Almost two years ago, I wrote a post entitled The Secret Genius (Attitude is Everything).
It was a Wisdom Wednesday topic I wanted to broach about the importance of both vision AND application in becoming the “you” that you want to be in life. And yes, factors of genetics, ambition, effort, personality and environment are all to be considered when you decide to change your attitude and become the master of your destiny.
Without regurgitating the entire article, I’ll simply state that genius can be cultivated, and geniuses cultivate their curiosity by learning new things, visiting unfamiliar territory, and asking a lot of questions. Or to put it in Dean Keith Simonton’s words – geniuses tend to be open to experience, introverted, hostile, driven and ambitious. Also, geniuses can find patterns where others won’t (Erika Andersen on Malcolm Cowley).
It’s a compelling argument, and something about taking ownership of your life and putting together the pieces, is very appealing to me on a personal level. But there is some required reading in-between the lines too here. In order to be a successful “genius” a positive attitude is essential in relation to your personal motivation and when communicating your ideas. But what I didn’t discuss in that article I wrote two years ago, is that controlling your emotions is just as important of a component when you finally decide to commit to the house rules.
Don’t Look Back In Anger
It can be difficult to admit when you are lacking in a quality. I myself struggle with my emotions, daily. I’m not an emotive person by nature, but I am an emotional person. I feel things deeply and though I operate from a place of analysis, knowledge, and conceptualization, my second-most dominant motivator in life is meaning, significance and compassion.
What this has meant for me is that as I grew into adulthood, I learned to communicate through the lens of my own experience, but often accomplished it by either denying my feelings or holding them at arms length.
In reality I still had the emotions, and when they did surface, they would often come out as anger. I cannot begin to describe all of the reasons why I believe anger is the emotion I gravitate towards in expressing myself, but even more frustrating is the impact it can have on my loved ones. While I may not truly feel angry at the time I am addressing my emotions, it doesn’t mean those people don’t feel the heat from my internal process, and more often then not, those feelings come from a place of victimization.
As I wrestle with my feelings, I go through the entire emotional gamut, often landing at a place of compassion and understanding. But the emotional violence that I and my audience endure is difficult to wrestle with.
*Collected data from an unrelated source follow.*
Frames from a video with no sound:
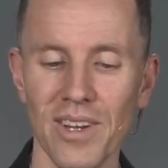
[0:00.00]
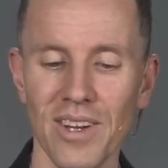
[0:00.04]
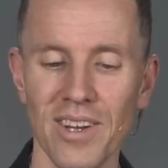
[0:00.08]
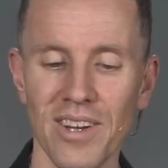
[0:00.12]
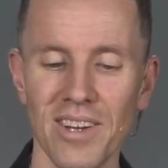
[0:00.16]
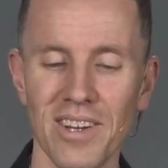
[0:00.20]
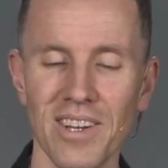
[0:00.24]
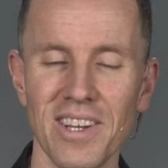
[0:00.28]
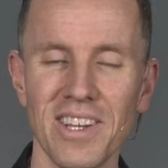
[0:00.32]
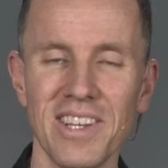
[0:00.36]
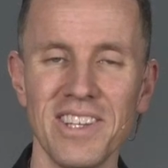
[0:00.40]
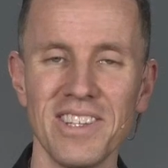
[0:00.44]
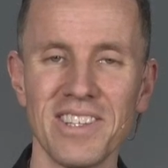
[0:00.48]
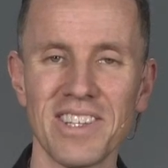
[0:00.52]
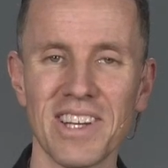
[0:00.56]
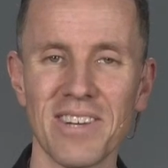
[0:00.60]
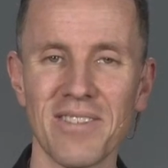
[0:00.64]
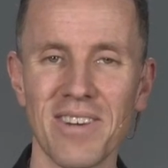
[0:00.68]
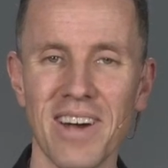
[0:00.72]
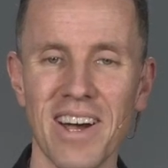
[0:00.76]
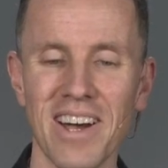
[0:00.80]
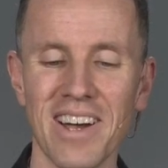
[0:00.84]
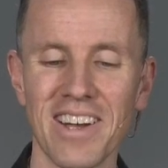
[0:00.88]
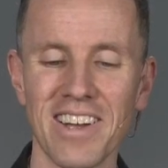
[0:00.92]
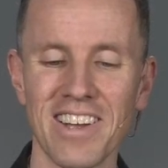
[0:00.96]

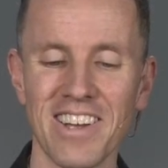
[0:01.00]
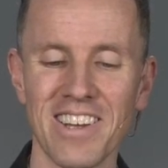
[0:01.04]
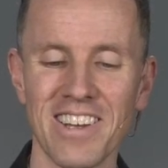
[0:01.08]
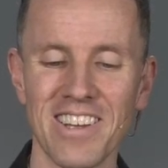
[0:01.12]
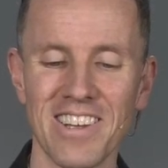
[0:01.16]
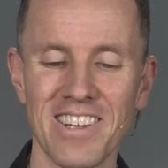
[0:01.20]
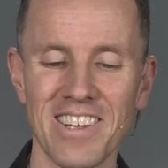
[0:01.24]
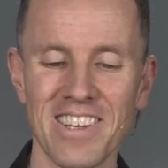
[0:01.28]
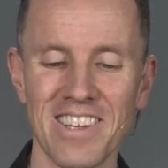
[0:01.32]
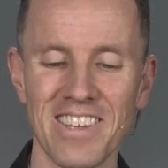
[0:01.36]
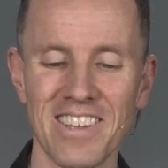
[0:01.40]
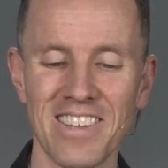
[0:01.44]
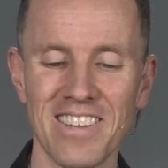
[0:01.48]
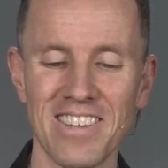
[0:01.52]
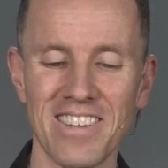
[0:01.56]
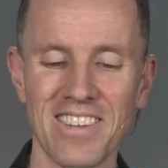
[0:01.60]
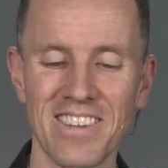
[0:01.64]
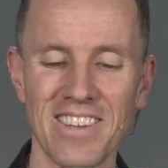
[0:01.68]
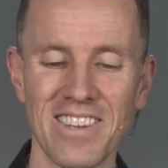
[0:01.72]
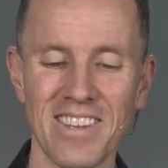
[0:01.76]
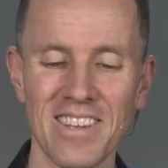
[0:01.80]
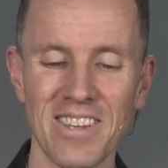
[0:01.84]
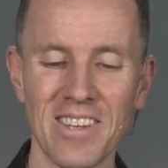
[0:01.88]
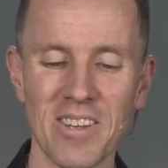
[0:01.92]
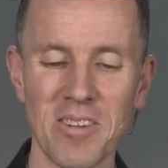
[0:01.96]
Hishav'a is
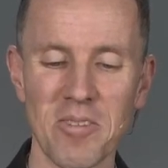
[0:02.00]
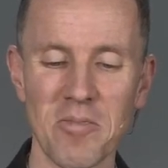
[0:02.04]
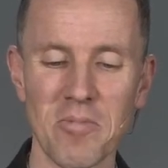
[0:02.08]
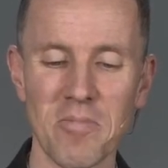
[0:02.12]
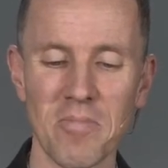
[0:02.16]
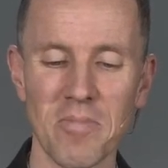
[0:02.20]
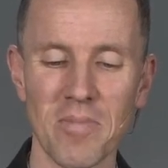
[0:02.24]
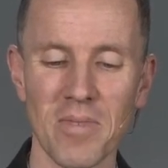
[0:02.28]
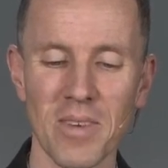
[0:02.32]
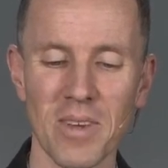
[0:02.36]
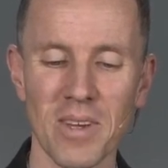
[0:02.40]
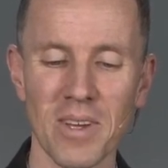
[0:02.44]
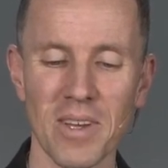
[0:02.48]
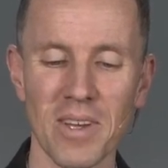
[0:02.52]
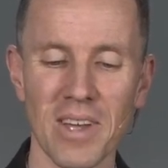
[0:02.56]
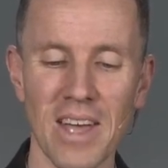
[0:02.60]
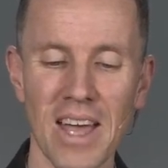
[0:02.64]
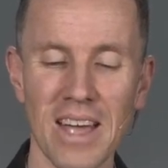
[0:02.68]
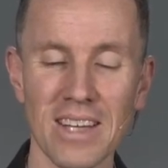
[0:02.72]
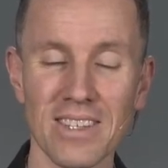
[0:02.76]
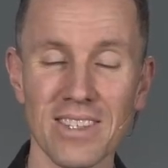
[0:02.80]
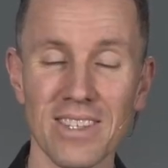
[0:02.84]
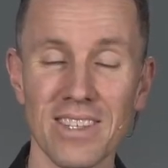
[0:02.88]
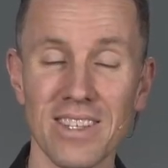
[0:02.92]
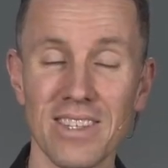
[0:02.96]
the
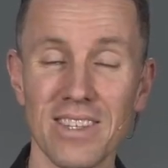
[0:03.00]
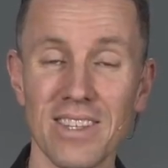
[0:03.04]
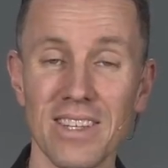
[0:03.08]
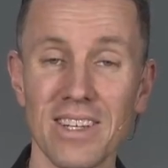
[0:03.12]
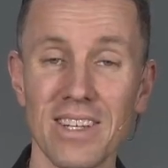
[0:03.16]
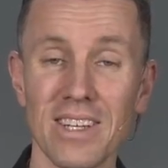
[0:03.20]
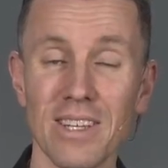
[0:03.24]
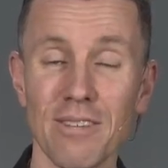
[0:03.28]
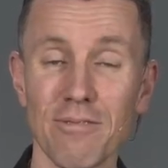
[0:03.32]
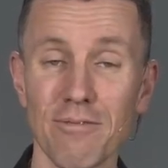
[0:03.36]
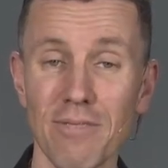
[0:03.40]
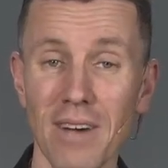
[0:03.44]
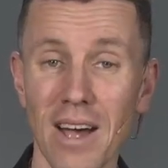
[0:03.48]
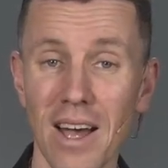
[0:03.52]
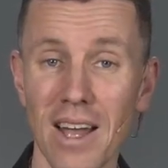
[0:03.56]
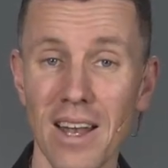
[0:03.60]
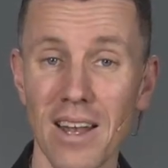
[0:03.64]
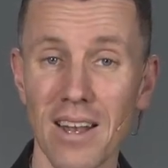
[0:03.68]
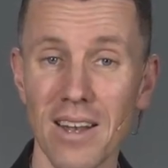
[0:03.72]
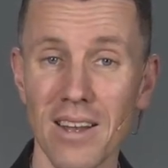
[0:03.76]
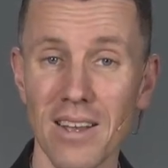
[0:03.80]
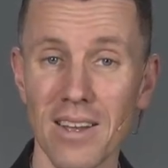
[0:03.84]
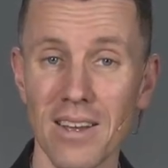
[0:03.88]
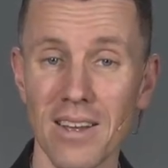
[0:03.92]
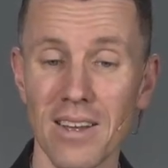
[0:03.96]
actually the nifal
Last night Mysticque and I had a good long chat about the way I process new information, my emotional reactions, and how it effects her, and I came to the realization (with her help), that I do this so often, that I am not even aware of it’s impact on my life – I want to be clear that I while I start off this way, it never finishes with the same feelings, because I do process the feelings.
However, I have decided to make a conscious effort to become better in touch with my emotions and express them in a more balanced and moderate manner.
Which is why I am going to take responsibility for my anger going forward.
Anger Is As Anger Does
In a world where anger is often seen as a negative characteristic, it can be difficult to see it for what it is – potential unfulfilled.
We can channel anger into productivity, and we can use it as a source of personal power. But that means recognizing you have anger, and that you are not a master of it. Yet.
If you move through your feelings, you can prevent emotional toxic buildup, but anger needs an output to be constructive, just like any other dangerous tool. Proceed with caution! Exercise, meditation, creative writing, art making, and even driving can become major contributors to releasing anger; because they give the anger purpose and focus it.
Additionally, your mental head space needs to be receptive to change. If you can identify the source of the anger and why you were triggered, you can begin to separate yourself from your emotions and choose when to engage them. By looking at your past history with key events, people, and topics, as an outsider looking in (by literally viewing it as a story) you can learn how to let go and focus on the present.
And one other thought – it is completely up to you to make this change. No one can do it for you, because this is a paradigm shift. Yes, YOU can learn to access and express your anger in a healthy way. Yes, YOU can choose to see that anger doesn’t have to be a destructive force, but a warning signal that something is wrong when you feel it, and also a tool for appropriate self-defence when expressed.
I still have a long way to go in my mastery over anger. But even the smallest act of saying out loud to someone I trust that this is a challenge in my life, means that I can move forward and look at the situation differently. Anger is a tool to be used in both recognition and implementation, just like any other dangerous object.
A theory to consider, at the very least.